-- Records follows --

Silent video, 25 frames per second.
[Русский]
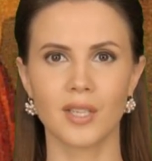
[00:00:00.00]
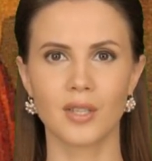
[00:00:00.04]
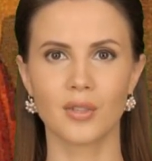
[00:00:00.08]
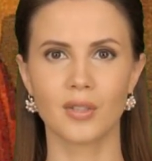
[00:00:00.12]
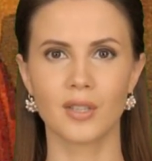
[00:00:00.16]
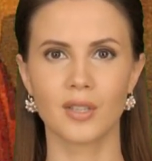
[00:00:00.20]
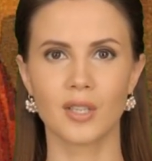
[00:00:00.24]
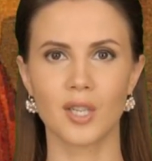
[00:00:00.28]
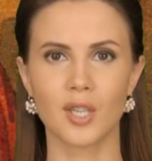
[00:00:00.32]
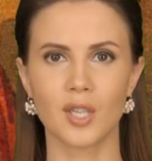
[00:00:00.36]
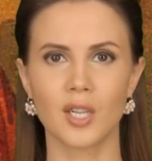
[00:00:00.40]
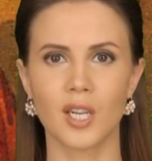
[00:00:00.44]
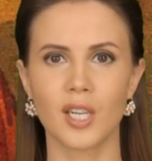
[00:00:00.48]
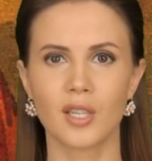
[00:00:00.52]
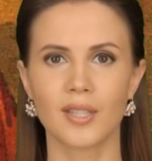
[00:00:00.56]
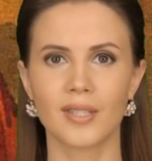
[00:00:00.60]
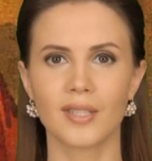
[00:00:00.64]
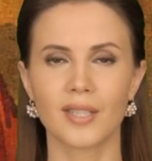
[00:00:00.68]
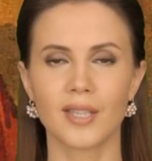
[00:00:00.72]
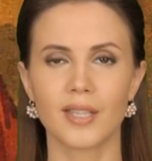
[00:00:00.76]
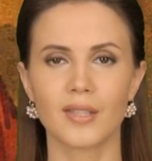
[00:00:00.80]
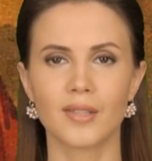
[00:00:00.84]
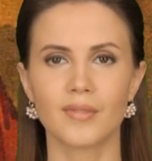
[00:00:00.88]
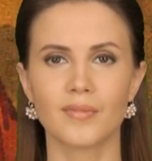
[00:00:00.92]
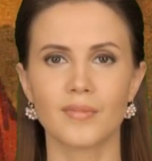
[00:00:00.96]
Это
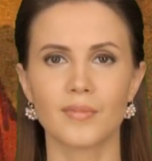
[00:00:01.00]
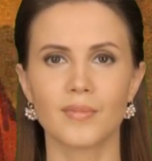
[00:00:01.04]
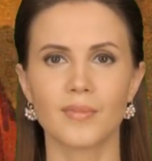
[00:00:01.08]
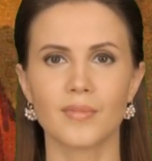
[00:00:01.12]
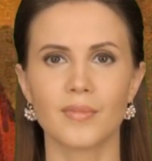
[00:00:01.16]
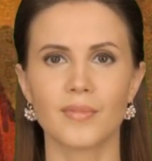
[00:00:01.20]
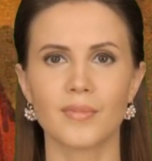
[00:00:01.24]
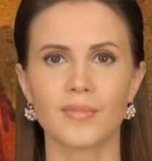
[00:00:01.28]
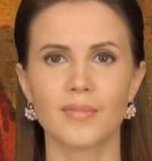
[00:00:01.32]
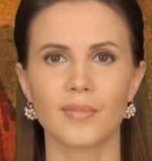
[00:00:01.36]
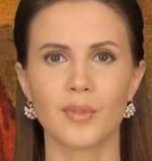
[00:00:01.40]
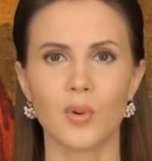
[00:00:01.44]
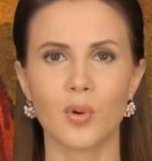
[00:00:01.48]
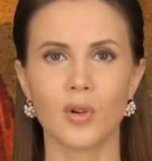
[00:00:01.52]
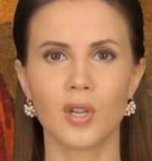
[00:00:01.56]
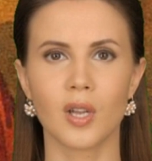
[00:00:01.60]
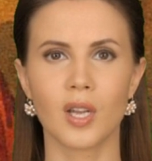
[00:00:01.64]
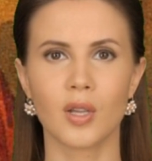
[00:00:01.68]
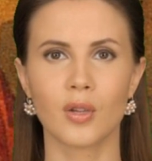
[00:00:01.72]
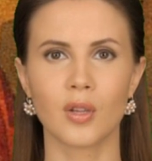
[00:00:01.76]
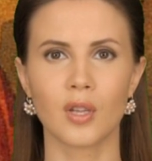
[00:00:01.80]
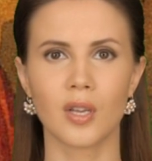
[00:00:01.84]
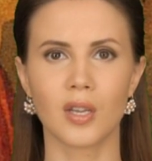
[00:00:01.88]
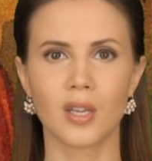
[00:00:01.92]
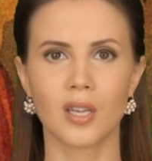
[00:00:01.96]
Никодим. У
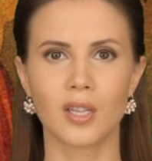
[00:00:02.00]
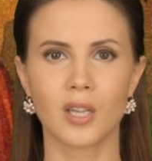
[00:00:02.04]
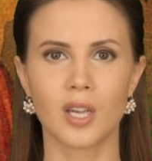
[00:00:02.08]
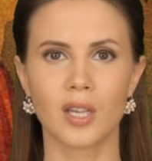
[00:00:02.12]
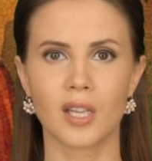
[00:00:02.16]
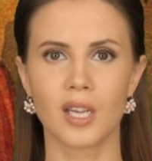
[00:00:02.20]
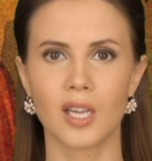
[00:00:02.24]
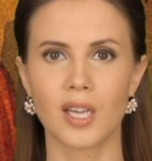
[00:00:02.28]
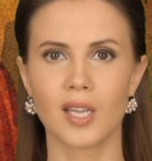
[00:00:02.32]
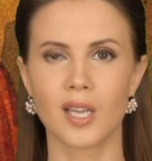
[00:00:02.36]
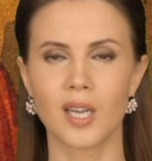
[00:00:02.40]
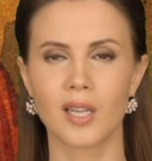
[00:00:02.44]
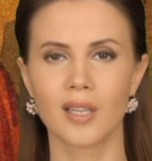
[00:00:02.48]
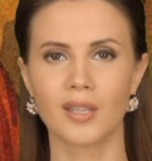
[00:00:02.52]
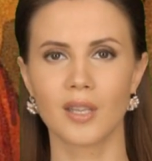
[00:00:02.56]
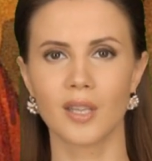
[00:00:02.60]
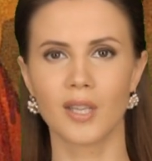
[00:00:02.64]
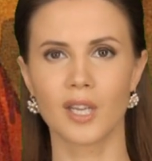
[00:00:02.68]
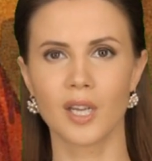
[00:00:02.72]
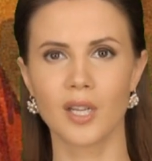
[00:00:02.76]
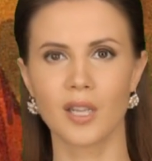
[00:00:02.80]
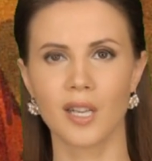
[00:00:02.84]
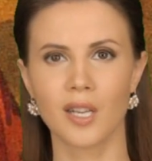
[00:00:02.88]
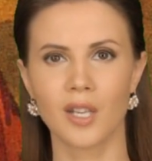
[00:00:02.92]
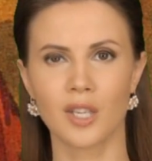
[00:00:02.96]
него на голове
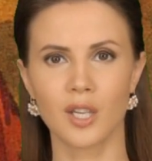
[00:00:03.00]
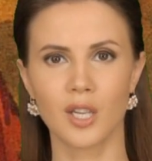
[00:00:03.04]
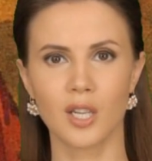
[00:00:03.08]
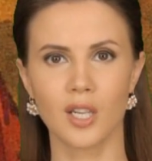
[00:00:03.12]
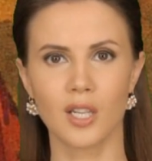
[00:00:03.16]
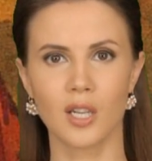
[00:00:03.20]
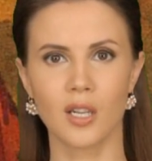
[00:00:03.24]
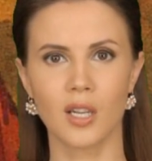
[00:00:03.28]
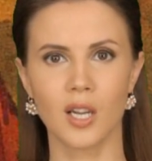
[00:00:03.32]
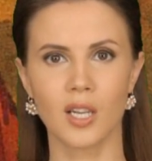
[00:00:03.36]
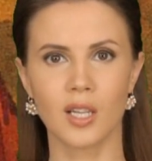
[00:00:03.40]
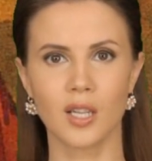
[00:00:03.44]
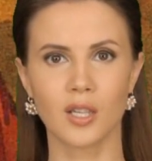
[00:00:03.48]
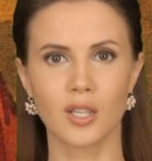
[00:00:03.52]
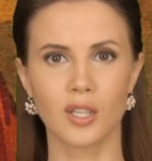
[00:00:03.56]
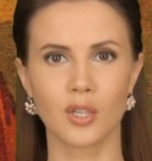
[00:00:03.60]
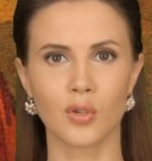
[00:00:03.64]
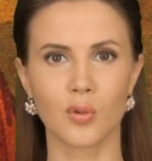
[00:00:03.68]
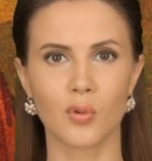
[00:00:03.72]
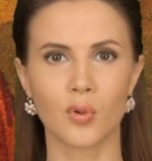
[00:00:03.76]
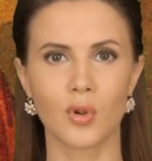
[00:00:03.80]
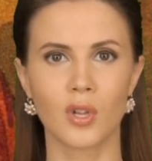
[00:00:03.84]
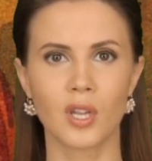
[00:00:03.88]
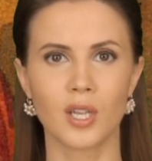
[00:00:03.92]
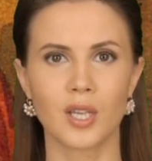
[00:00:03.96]
остроконечный
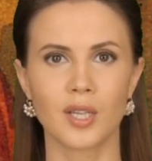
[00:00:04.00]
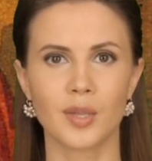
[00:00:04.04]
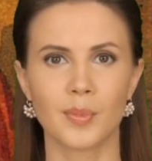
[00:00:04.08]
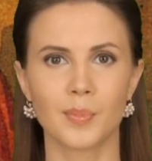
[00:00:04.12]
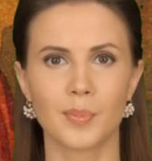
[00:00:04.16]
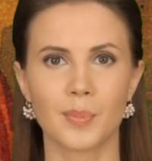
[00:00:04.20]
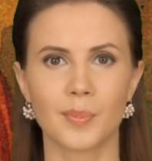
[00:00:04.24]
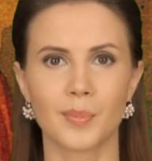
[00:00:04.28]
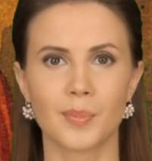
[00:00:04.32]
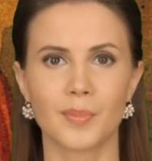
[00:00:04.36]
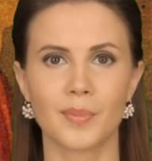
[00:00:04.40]
головной убор.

-- Records concluded --

> _What you are asked to do_:
All that is wanted is the lines above between the one containing "[00:00:02.92]" and the one containing "[00:00:03.68]", inclusive, restated word for word, with pictures omitted.

> _Solution to this problem_:
[00:00:02.92]
[00:00:02.96]
него на голове
[00:00:03.00]
[00:00:03.04]
[00:00:03.08]
[00:00:03.12]
[00:00:03.16]
[00:00:03.20]
[00:00:03.24]
[00:00:03.28]
[00:00:03.32]
[00:00:03.36]
[00:00:03.40]
[00:00:03.44]
[00:00:03.48]
[00:00:03.52]
[00:00:03.56]
[00:00:03.60]
[00:00:03.64]
[00:00:03.68]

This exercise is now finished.